そんな彼女の反応に最初に気づいたのは、美味しそうに朝食を掻き込んでいた狼たちだった。
「ん?アカネ?どうしたんだい?」
「また、なっちゃんのことが怖くなったんだね?」
「目を合わさなきゃ、どーってことはないぞ?」
3人とも、アカネが、ナツと視線を合わせてしまい、怖がっていると思ったらしい。実際、ナツは、口を動かしながら、アカネのことを見つめていたのだ。
ちなみに、狼たちは、ナツのことが大の苦手である。嫌っているというわけではなかったものの、何を考えているのか分からないナツの視線がどうにも苦手で、その上、彼女に何かあれば、保護者であるアメに怒られることは明白だったので……。狼たちは、遠くからナツの様子を伺うだけで、自らナツに接しようとは思わなかったようだ。
そして、アカネも、ナツのことが苦手だった。とはいえ、アカネが浮かない表情をしていたのは、ナツに対して苦手意識があったことが直接的な原因だった訳ではない。それとは別に、アカネの中で、特別な感情が働いていたせいだった。
「ううん、ナツちゃんが怖いって訳じゃないよ?んとね……」
アカネはそう言って、自身の手にあったお椀に視線を落とすと――、
「やっぱり、何でもない……」
――しゅんとした表情のまま、口を閉ざしてしまう。普段の明るい彼女の様子を見ている狼たちにとっては、どの辺がどう"なんでもない"のか分からず……。3姉妹揃って顔を見合わせながら、首をかしげた。
一方、シロは、アカネが落ち込んでいた理由について気づいていたらしい。彼女は、ナツのために持っていたお椀を一度机の上に置くと、優れない表情のアカネに向かって、こう言ったのである。
「アカネちゃん?」
「んにゅ?」
「ナツちゃんにご飯、あげてみましゅか?」
「えっ……」
アカネはシロのその言葉を聞いてピタリと固まった。何しろアカネは、ナツに対して、食事を与えてみたいとはこれっぽっちも思っていなかったからだ。むしろ、出来るだけ距離をとりたいとすら考えていた。
しかし、シロは、アカネの内心も、ちゃんと理解した上で提案したようである。もちろん、嫌がらせのつもりはまったくない。
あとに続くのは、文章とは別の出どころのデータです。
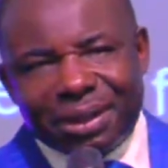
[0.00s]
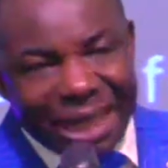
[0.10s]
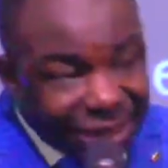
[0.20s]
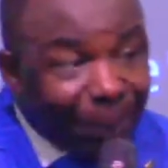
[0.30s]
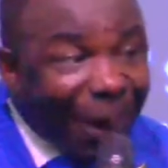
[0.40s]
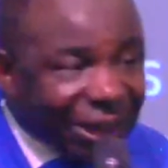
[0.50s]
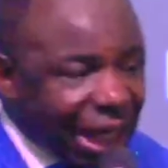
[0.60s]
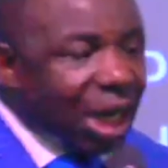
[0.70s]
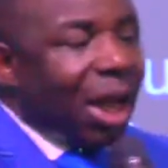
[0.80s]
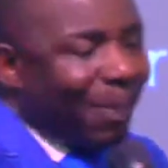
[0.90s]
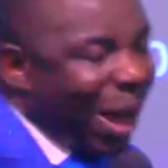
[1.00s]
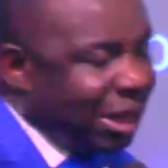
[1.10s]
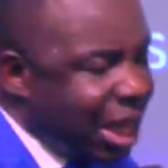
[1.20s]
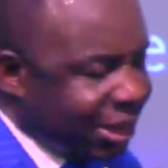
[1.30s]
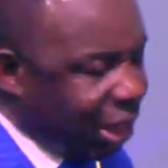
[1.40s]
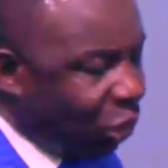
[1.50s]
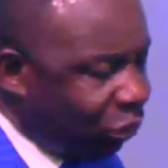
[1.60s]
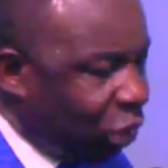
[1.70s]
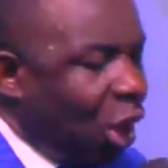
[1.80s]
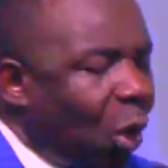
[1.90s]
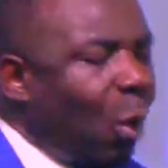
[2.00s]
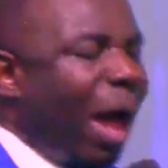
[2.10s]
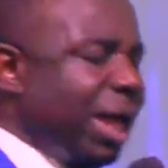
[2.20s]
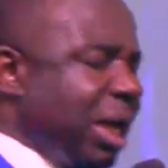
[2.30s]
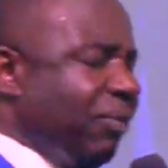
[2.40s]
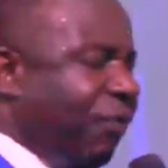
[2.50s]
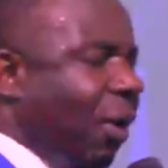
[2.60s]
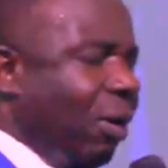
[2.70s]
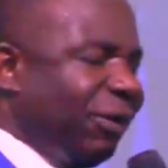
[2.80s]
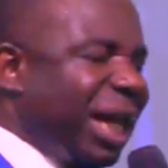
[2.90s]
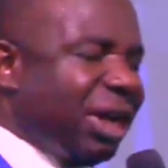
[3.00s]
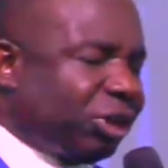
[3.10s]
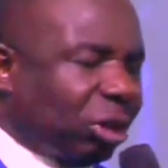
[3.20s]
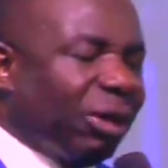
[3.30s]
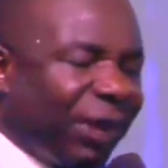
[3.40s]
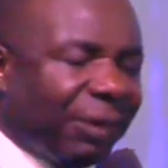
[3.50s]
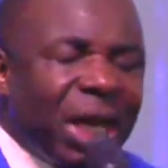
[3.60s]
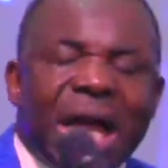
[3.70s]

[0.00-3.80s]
That's a partner. Partners are those who are involved. They are serving.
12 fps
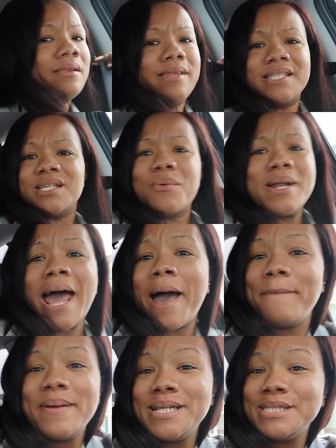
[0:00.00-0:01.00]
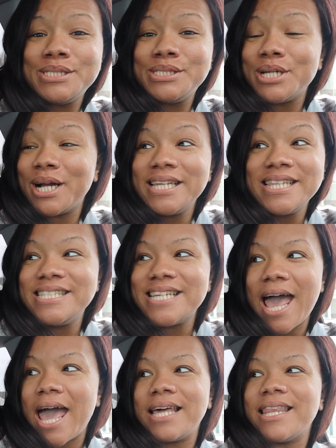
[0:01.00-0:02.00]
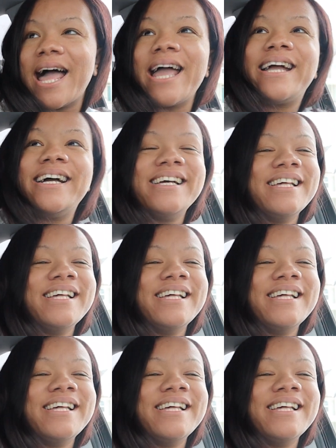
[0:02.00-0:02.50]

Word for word: These are what happens during the day, like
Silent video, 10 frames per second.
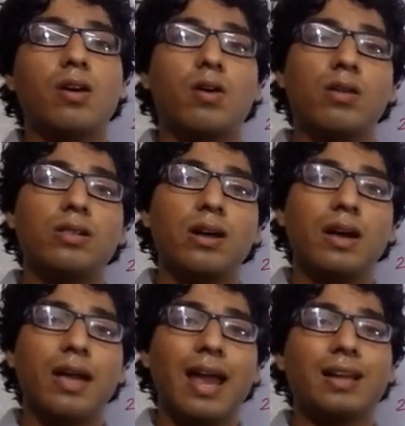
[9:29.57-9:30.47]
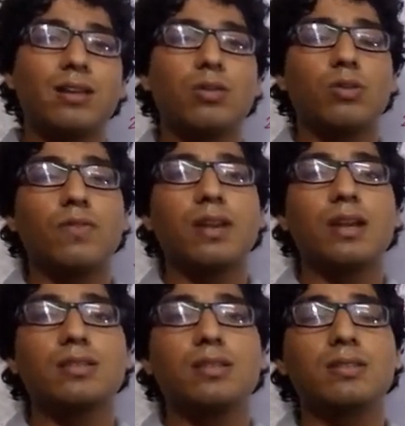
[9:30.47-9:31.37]
all the act
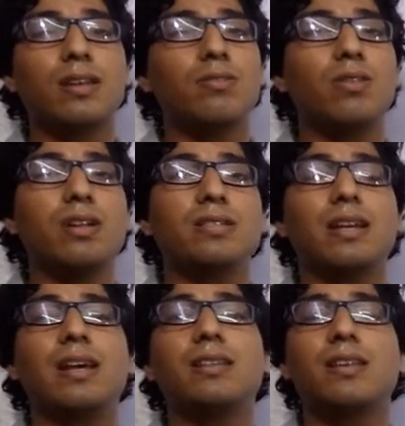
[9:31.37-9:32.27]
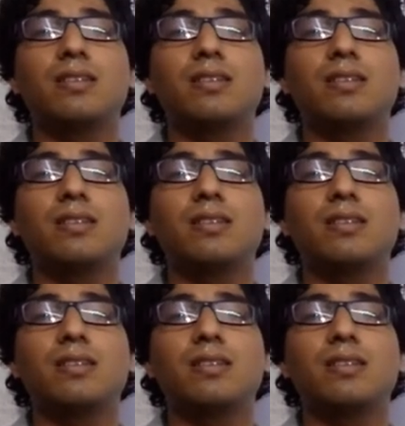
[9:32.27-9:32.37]
notification circulars and other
「わっちも温かい内にご飯を食べたいでしゅから、手伝ってくれると助かりましゅ」
唖然としていたアカネに向かってシロはそう言葉を追加しつつ、内心ではこう考えていた。
「(アカネちゃん、多分、寂しいんでしゅね……)」
アカネの表情が優れなかったのは、姉と慕っているシロに甘えられないせいだった。普段、ナツの世話はアメが見ているのだが、彼女は狩りに出ているために、シロがナツの面倒を見るしかなく……。そのせいで、本来ならシロのそばにあるはずのアカネの姿は、机を挟んで反対側。そんな状況にアカネは、寂しさを感じていた、というわけである。
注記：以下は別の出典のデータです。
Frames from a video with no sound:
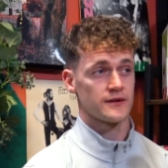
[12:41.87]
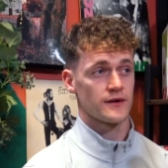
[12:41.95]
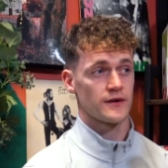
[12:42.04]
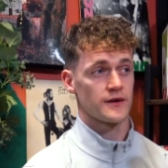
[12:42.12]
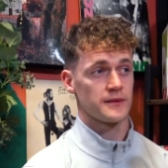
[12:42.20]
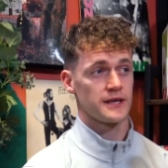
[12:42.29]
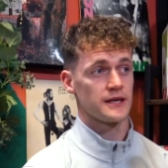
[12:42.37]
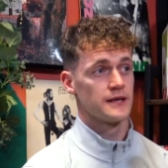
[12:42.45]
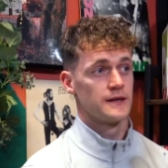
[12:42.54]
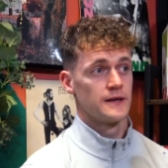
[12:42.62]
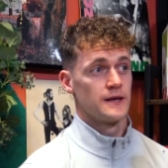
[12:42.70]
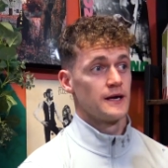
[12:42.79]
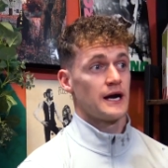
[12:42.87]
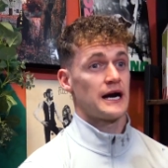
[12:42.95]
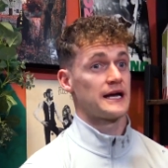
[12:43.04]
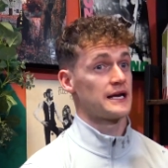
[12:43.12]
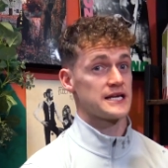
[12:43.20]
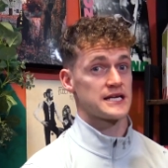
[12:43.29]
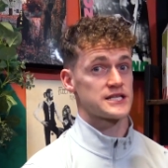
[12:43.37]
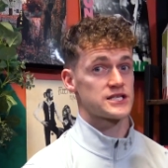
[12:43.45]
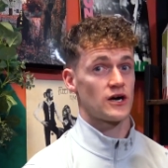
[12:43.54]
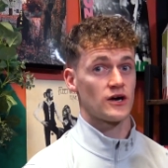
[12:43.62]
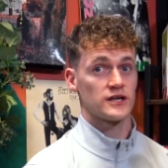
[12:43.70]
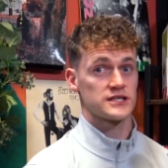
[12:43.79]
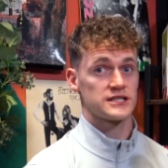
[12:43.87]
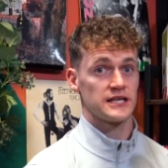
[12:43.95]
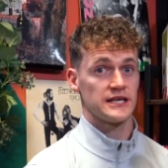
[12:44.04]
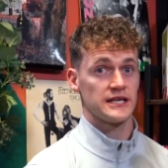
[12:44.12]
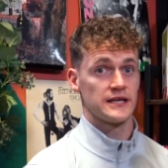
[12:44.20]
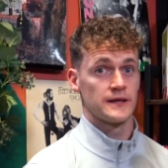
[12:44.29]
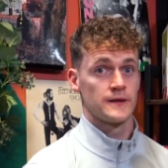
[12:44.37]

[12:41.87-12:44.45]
Do you know yeah. what I mean? And like it's honestly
シロは、そのことに気づいていた訳だが、だからといって、ナツの世話を放り出して、アカネに付きっきりになるわけにはいかなかった。ナツは赤子で、アカネは見た目が5、6歳位の子供。ナツへの対応を優先するのは当然のことだったのだ。
ではどうすれば、ナツもアカネも、不利益が被らないようにできるのか……。それを考えたシロの結論が、アカネにナツの面倒を見させる、というものだった。アカネがナツに近づくことができれば――、
「(アカネちゃんもナツちゃんも寂しい思いをしなくて済むでしゅけどねぇ……)」
――そのはずだったからだ。
問題は、アカネのシロに対する苦手意識をどうやって改善させるのかという点だった。アカネは、何を考えているのか分からないナツのことを、本能的に恐れているのだ。シロとしてもそればかりはどうにもならず、アカネに克服してもらう以外にどうしようもなかったのだが――、
「……うん。あげてみる!」
――そんなアカネの反応を見る限り、どうやらその懸念も杞憂で終わりそうな様子である。
そしてアカネは立ち上がると……。大好きな姉の横に、神妙そうな表情を浮かべながら、その腰を下ろしたのであった。